---------- Study material

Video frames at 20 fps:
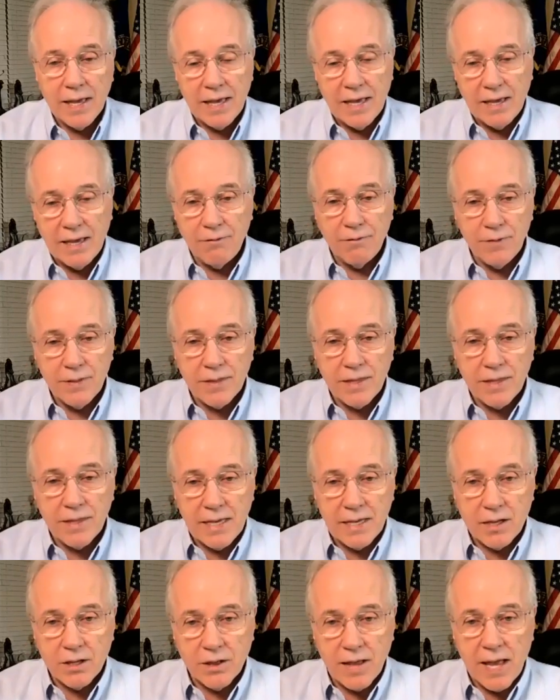If
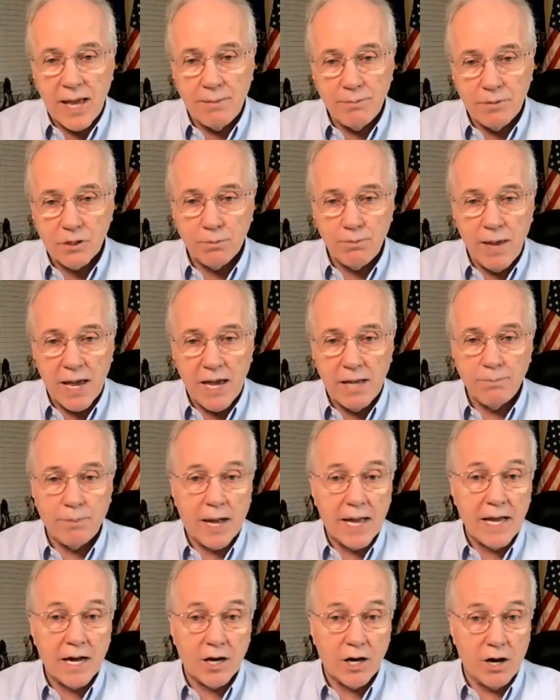the claim is made
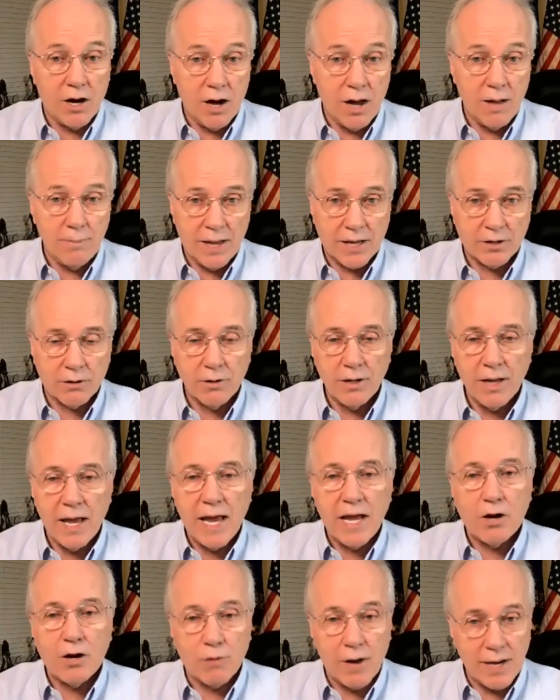by a commenter,
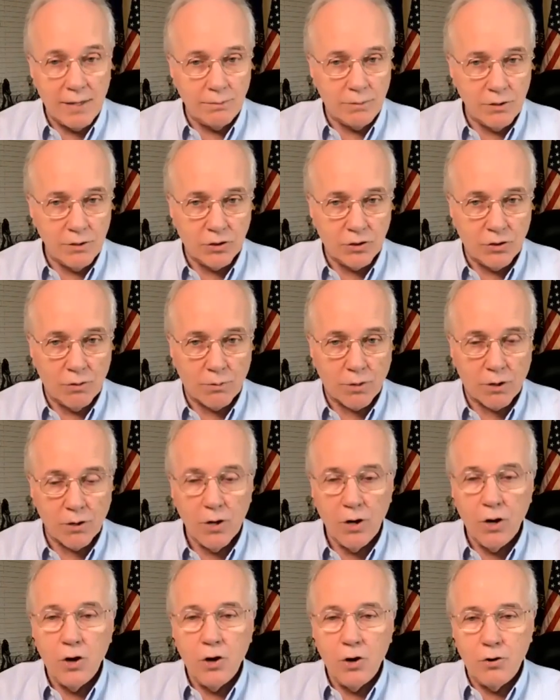a Kratom consumer,
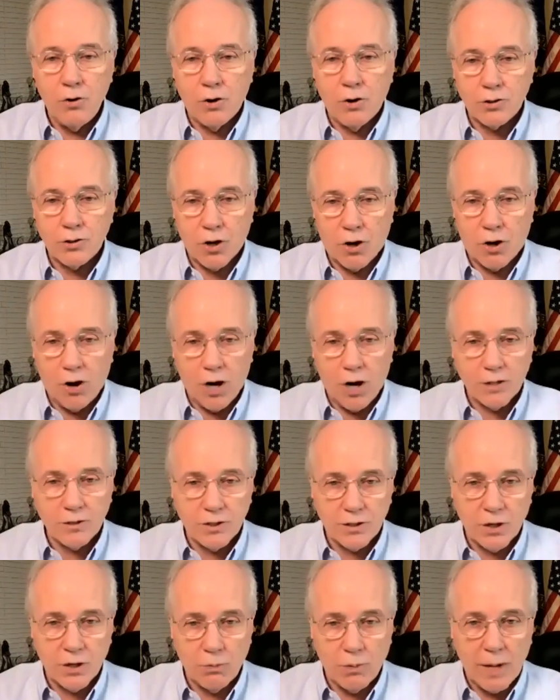who goes onto
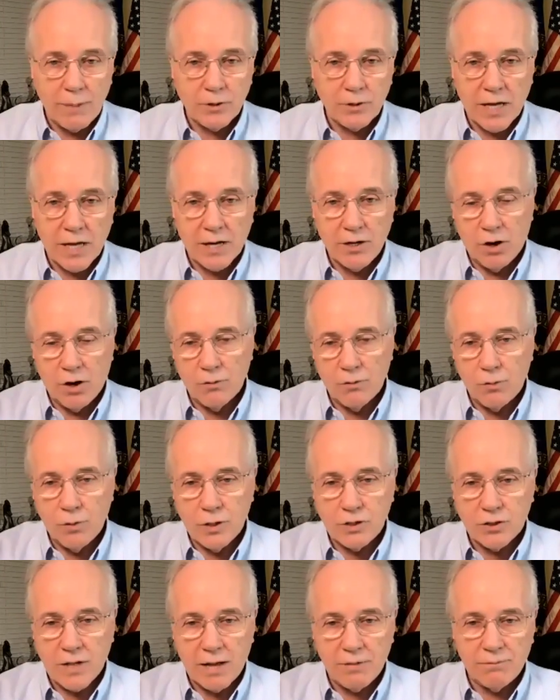their website over
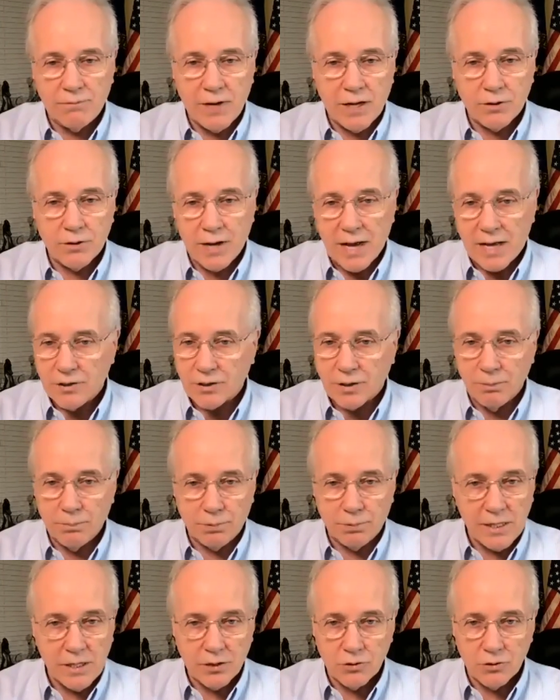which that vendor has
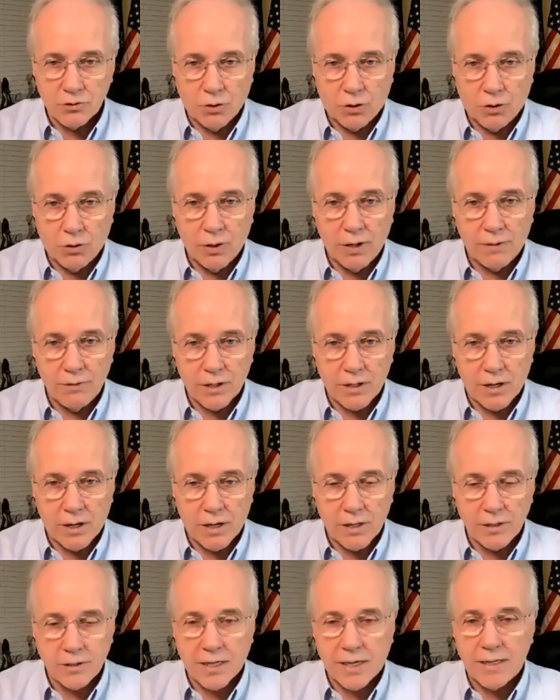complete control of the
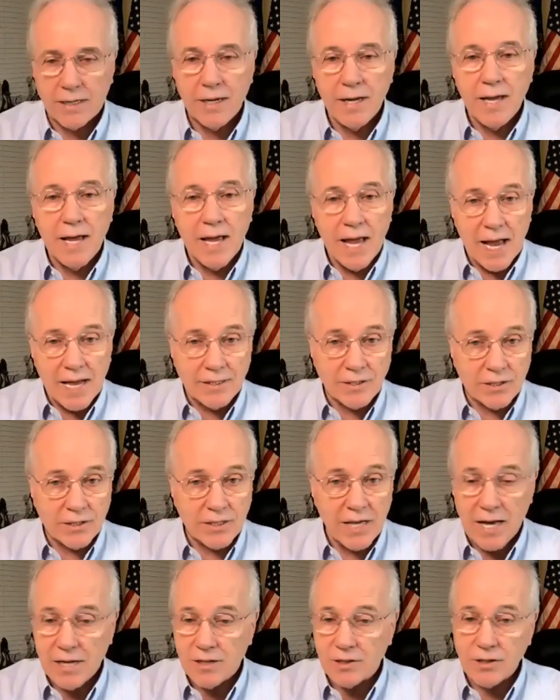content and
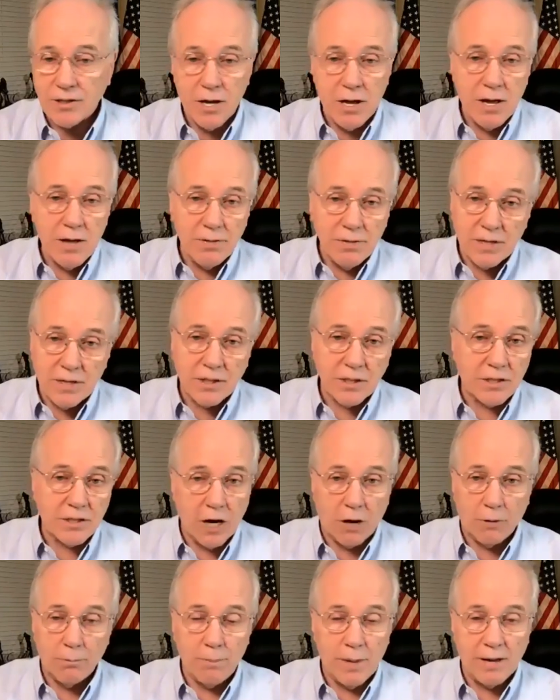says, This has
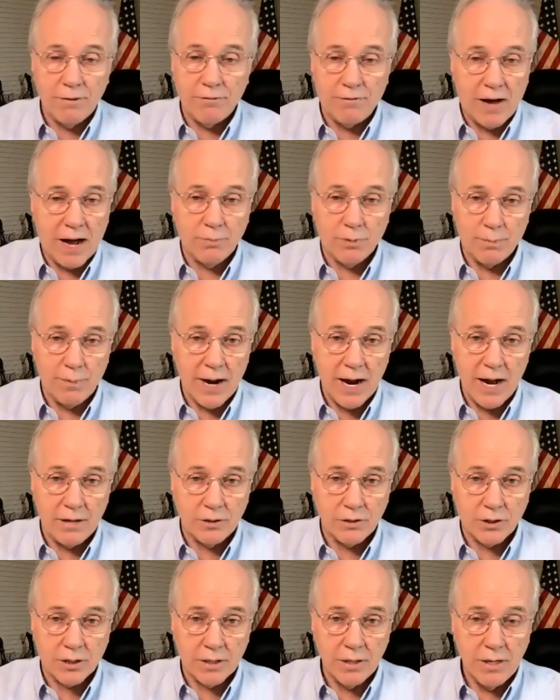helped my
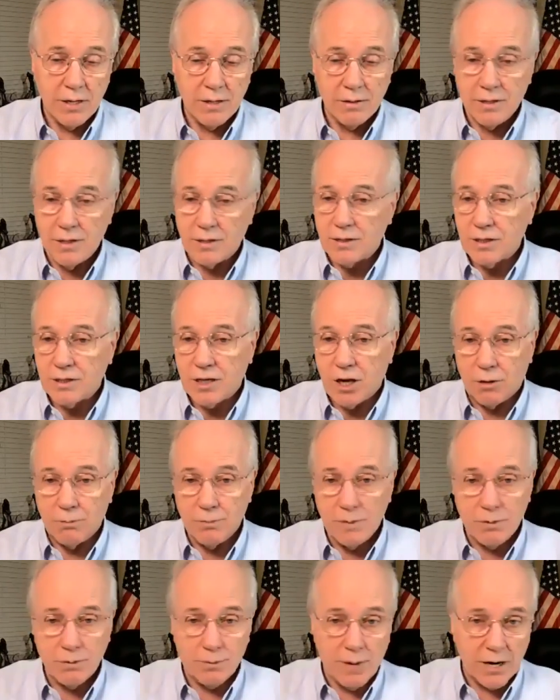fibromyalgia. This has helped
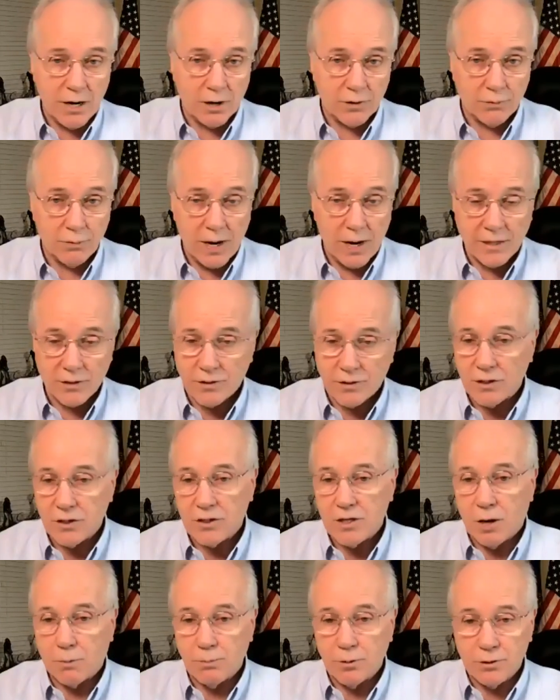me with my arthritis. This has
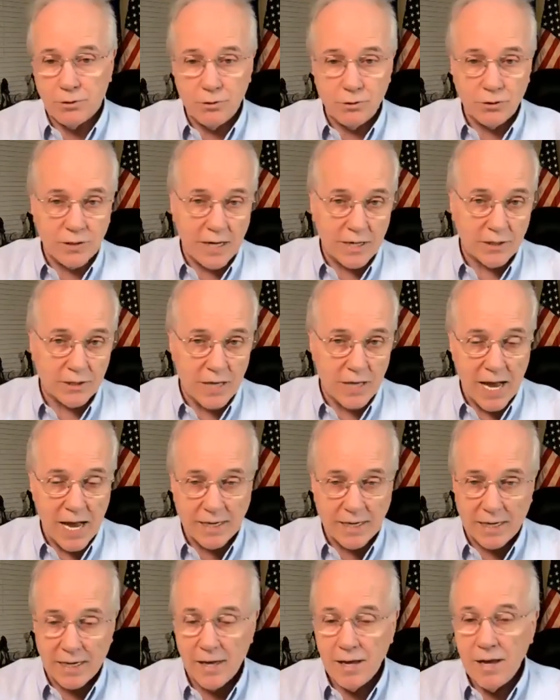helped reduce
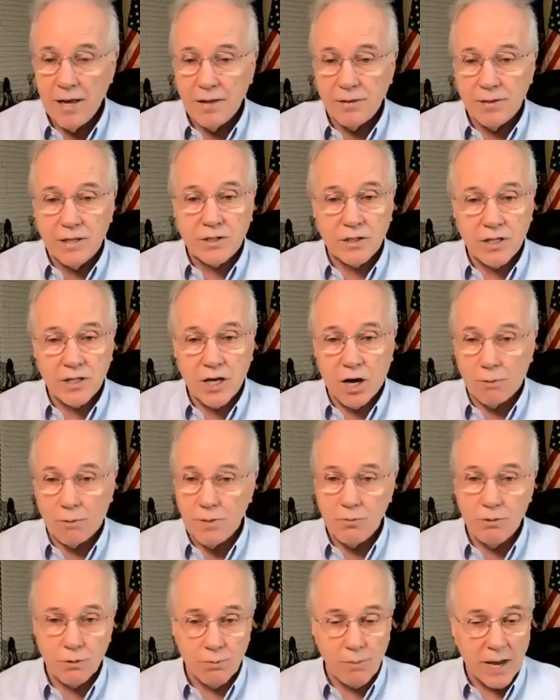anxiety. This has helped me
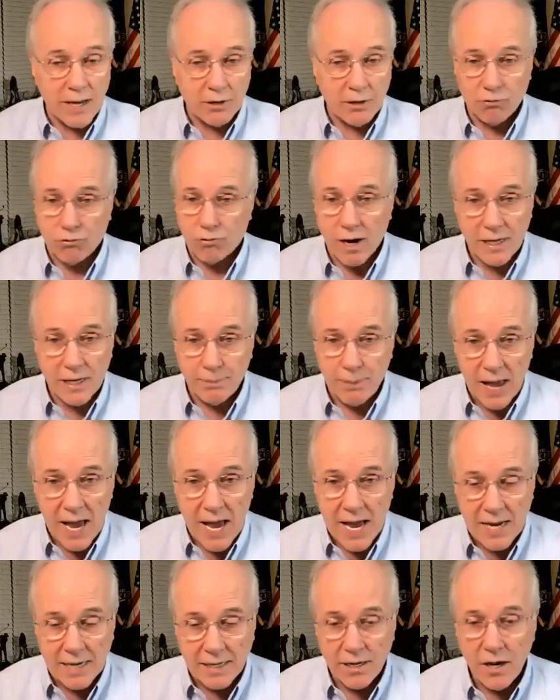with my chronic
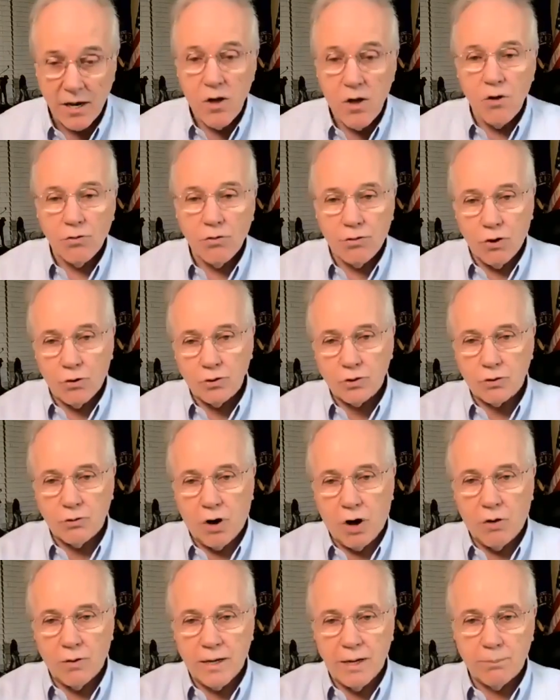pain. Those are
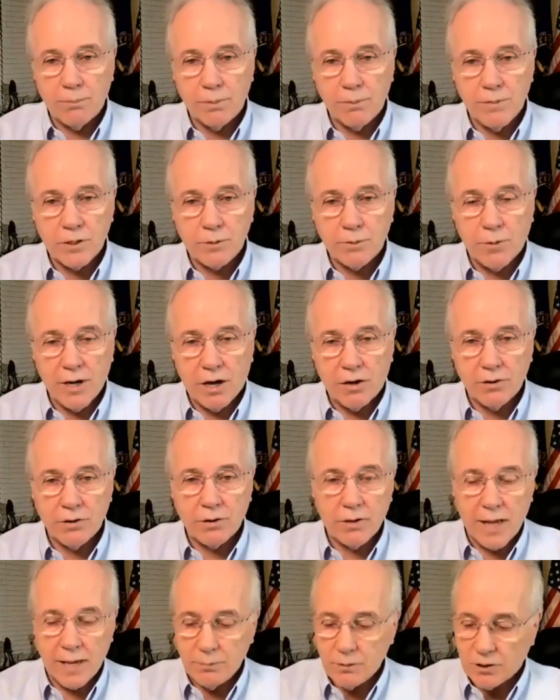all impermissible health
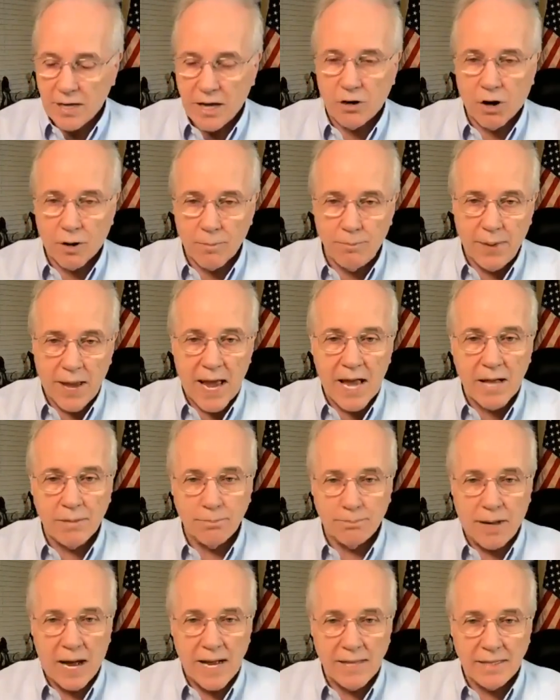claims that are
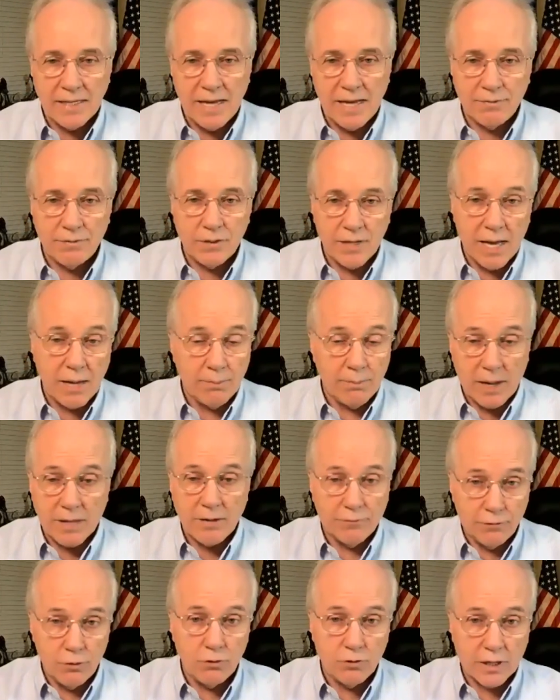banned by the FDA, by
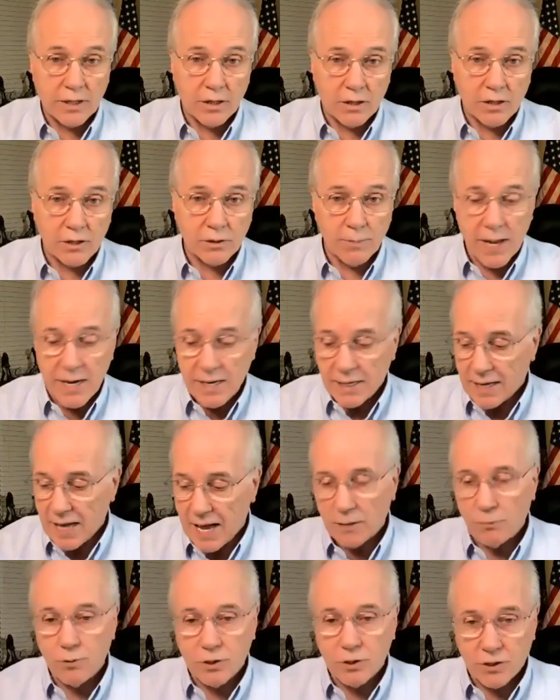the Food, Drug, and Cosmetic
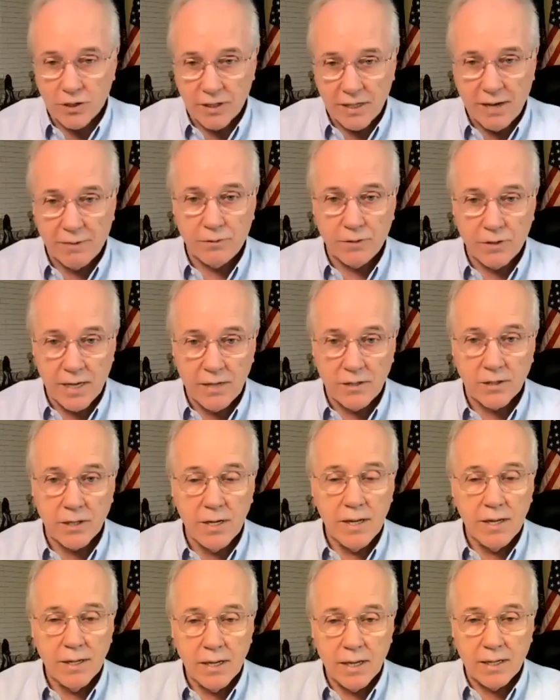Act, which the FDA is
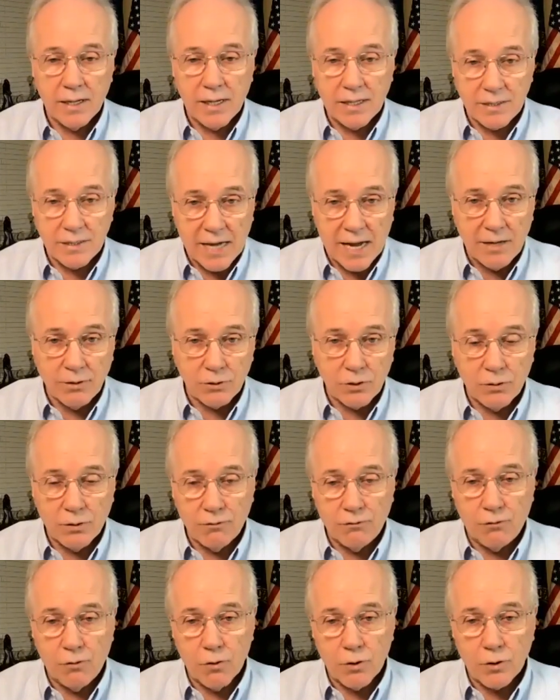uh, entitled to
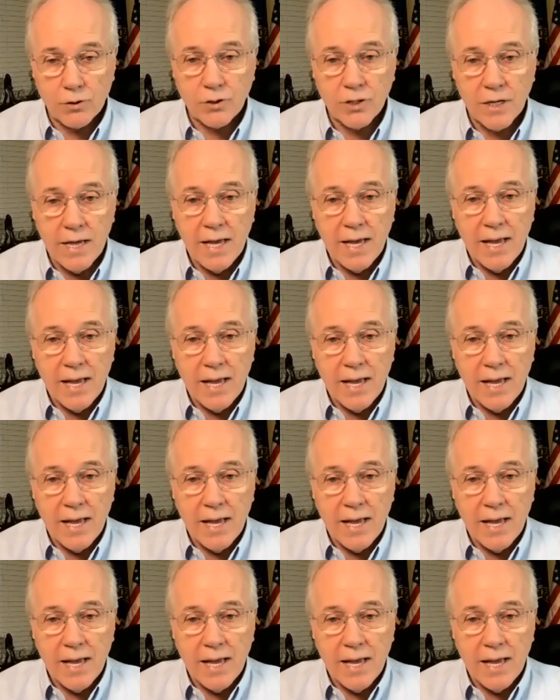enforce.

--------------------

What is needed ::
Every entry above should be restated word for word, with the images left out.

Solution ::
Video frames at 20 fps:
If
the claim is made
by a commenter,
a Kratom consumer,
who goes onto
their website over
which that vendor has
complete control of the
content and
says, This has
helped my
fibromyalgia. This has helped
me with my arthritis. This has
helped reduce
anxiety. This has helped me
with my chronic
pain. Those are
all impermissible health
claims that are
banned by the FDA, by
the Food, Drug, and Cosmetic
Act, which the FDA is
uh, entitled to
enforce.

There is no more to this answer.